Em 1956, data de "Poète... vos papiers!", de Léo Ferré, já começava a ser assim, mas não imaginávamos as loucuras totalitário-lexicais que por aí viriam. Nem, em Portugal, sonhávamos que vivíamos então numa libertinagem de linguagem salazarista, pese embora o peso das botas do homem. Deram-me para ler O Primo Basílio aos 13 anos. Soube, neste mesmo jornal, que censuraram três versos à Ode Triunfal.
Liberal Impenitente >José Ramos: Mas não é delicioso que o chumbo de um aluno tenha passado a ser uma "retenção"?! Note-se que esse é um processo suave, nada de exageros! Primeiro o aluno passou a ser reprovado, mas como isso era demasiado violento para o mundo edulcorado dos burguesinhos, aparece então o providencial "retido"! Que insondáveis capacidades deve ter um cérebro que propõe a "retenção" do aluno! Como ele deve ficar feliz ao ser retido, em vez de chumbar! Dantes tinha que dizer à família e aos amigos que tinha chumbado, e todos (?) compreendiam a sua infelicidade. Mas agora, ao dizer que foi retido, é duvidoso que possa sequer recolher alguma empatia. É assim como ser retido no tráfego, uma minudência... E prontos, acabou-se o trauma da criança, e cada vez ela estará mais apta a enfrentar a sua vida de facilidades e felicidades futuras. Tal como o seu país, que já não faz bancarrotas, faz pedidos de assistência internacional.
Eurico Monteiro: Saborosíssimo! Com uma riqueza de exemplos muito oportunos e significativos, em seus conceitos escolhidos a dedo, o artigo tem sabor de uma caldeirada bem feita, rica de tempero genuíno, para arrumar de vez com essa gente que teima em ser dogmatícamente políticos correctos. As evasivas os vazios a que se remetem hoje os que falam e escrevem na mídia faz lembrar pinturas que o sol de tal maneira queimou que perderam o colorido. Tem-se mais ou menos ideia da cor primitiva, mas às vezes duvidamos e, com tudo, esbatido, ficamos sem interesse pelo que dizem, escrevem ou agem. E a seta para o PSD veio a calhar como a mão na luva. É o partido programado para ser descolorido, nem rosa, nem vermelho, muito antes pelo contrário cinzentinho, cheio de meio de ser qualquer coisa que preste. Acho que faz parte da peça, para o PS ganhar. Tudo combinadinho. Parabéns, D. Helena. Sempre faço o possível para lhe dar ânimo, pois a senhora não tem nada de descolorida. Tem mesmo sangue na guelra.

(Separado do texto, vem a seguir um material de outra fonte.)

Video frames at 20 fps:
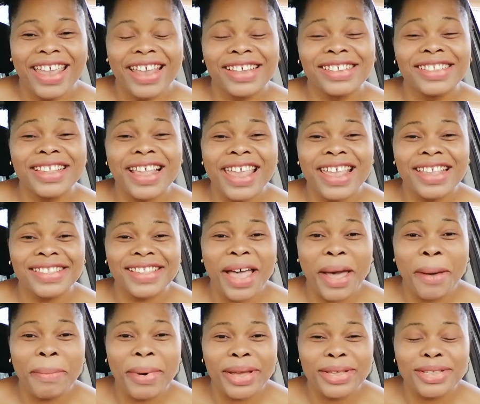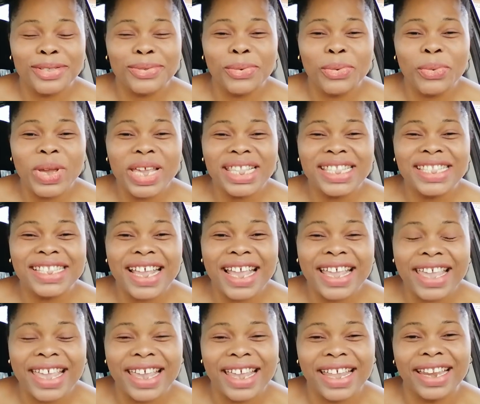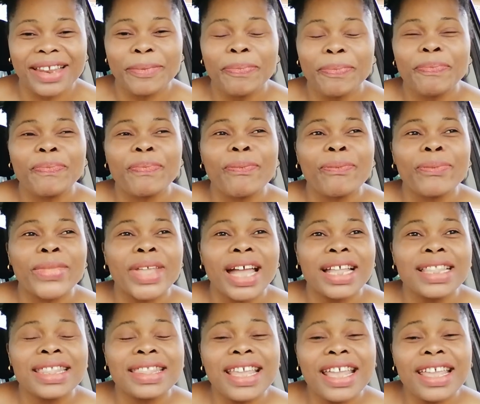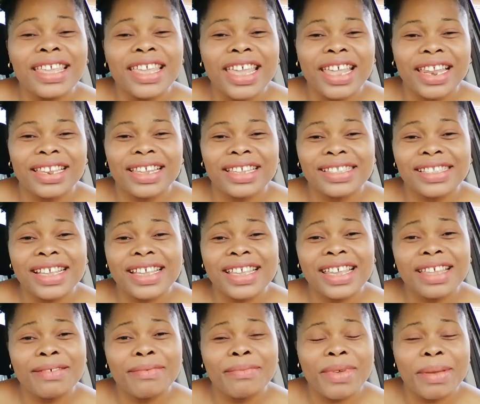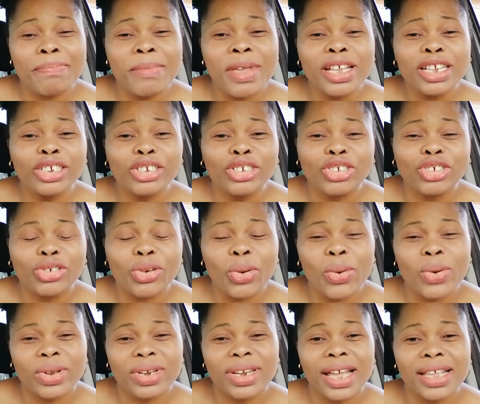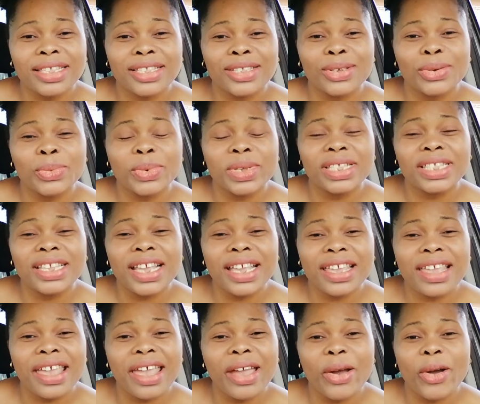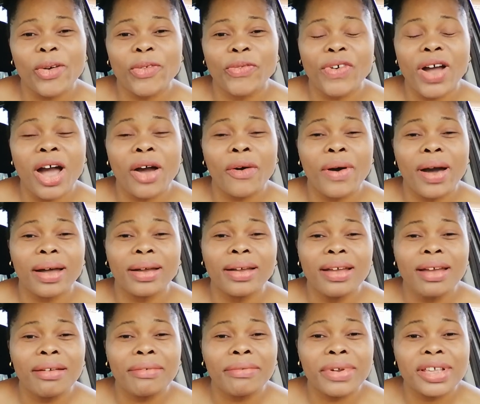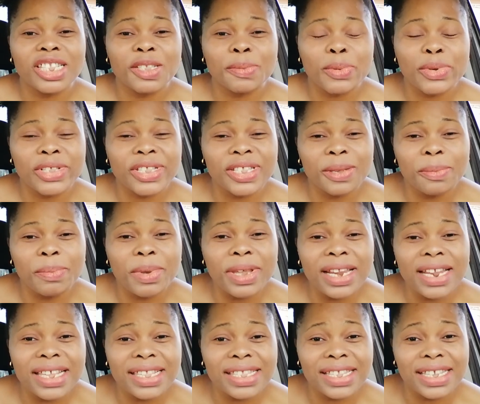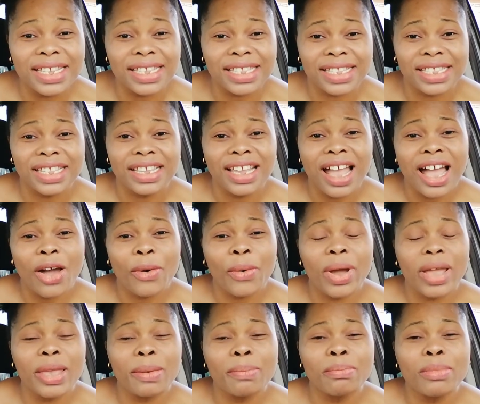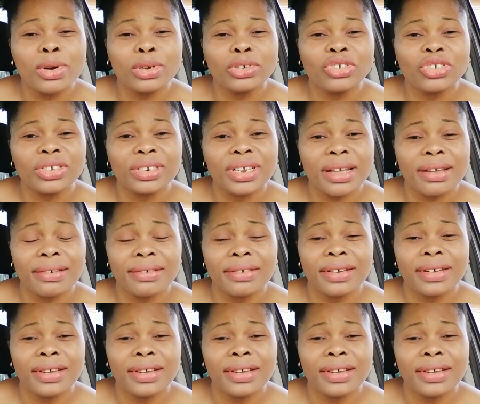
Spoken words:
It's about we thinking, making sure that we take care of our responsibilities, our emotional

Rui Kissol: GEORGE ORWELL  : ~  "O grande inimigo da linguagem clara é a insinceridade." ~ "Enxergar o que está na frente do nariz exige um esforço constante" ~ "Cada geração imagina a si própria como mais inteligente do que aquela que passou antes dela e mais sábia do que a que vem após ela." ~ “A linguagem política dissimula para fazer as mentiras soarem verdadeiras e para dar aparência consistente ao puro vento.” •   "George Orwell certa vez disse que algumas ideias são tão insensatas que somente um intelectual poderia acreditar nelas.", Thomas Sowell.